How does the code for the comparable module work?

class Player
  include Comparable

  attr_accessor :name, :score

  def <=>(other_player)
    score <=> other_player.score
  end

  def initialize(name, score)
    @name = name
    @score = score
  end
end

player1 = Player.new("Jason", 100)
player2 = Player.new("Kenneth", 80)

puts "player1 > player2: %s" % (player1 > player2)
puts "player1 < player2: %s" % (player1 < player2)

To call a method, you refer to it by its name. In this case, the method name is <=>. I don't see this listed anywhere in the code, so I'm really confused as to how the last two lines of this code work,

2 Answers

Ari Misha
Ari Misha
19,323 Points

Hiya Yan! To understand this whole concept , you're gonna have to dive deep in module part of Ruby and how mixin and "include" keyword works. So in short, when you "include" module in a class, the module pretty much dumps its method in the class as "instance methods". Thats exactly whats been happening behind the scenes here. If you check out the rdocs for "comparable" module, it says that you're gonna have to define "<=>" operator.
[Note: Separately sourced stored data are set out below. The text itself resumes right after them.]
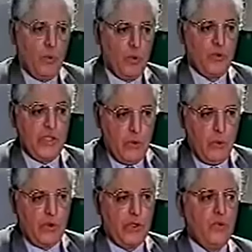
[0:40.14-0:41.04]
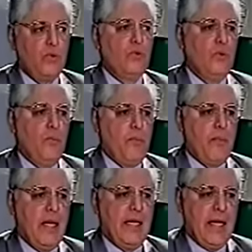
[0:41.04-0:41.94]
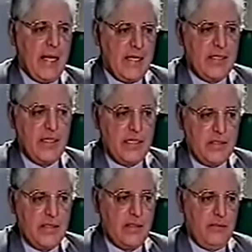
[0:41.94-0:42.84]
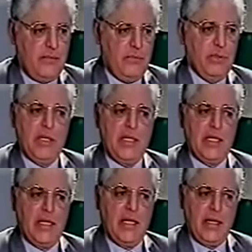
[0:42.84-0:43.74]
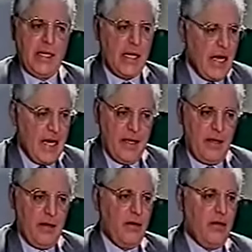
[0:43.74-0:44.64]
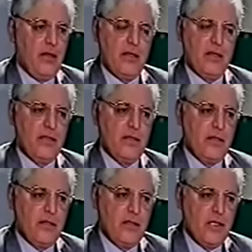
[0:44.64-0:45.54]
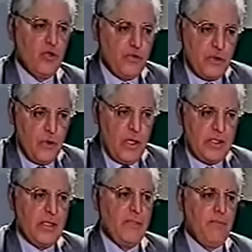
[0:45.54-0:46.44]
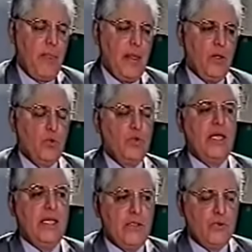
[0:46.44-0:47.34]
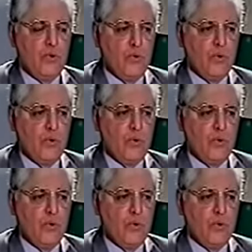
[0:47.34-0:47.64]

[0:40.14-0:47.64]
o seu conteúdo, caracteriza de maneira clara e induvidosa o delito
The "<=>" operator is made of "<"(less than), "="(assignment) and ">" (greater than) operator. And the "<=>" method takes an argument "other_player" which happens to be an another object. So when you compare multiple objects initialized on "Player" class, you're pretty much calling the public "<=>" method you defined in Player class.

I hope it helped. (:

I still don't understand how it gets called. To call it you use the method name. I don't see the method name being used anywhere in the code.

Ari Misha
Ari Misha
19,323 Points

Hiya again! The comparable operators "<", ">" and "=" are method names. And you literally are calling it in your file in the last lines of codes.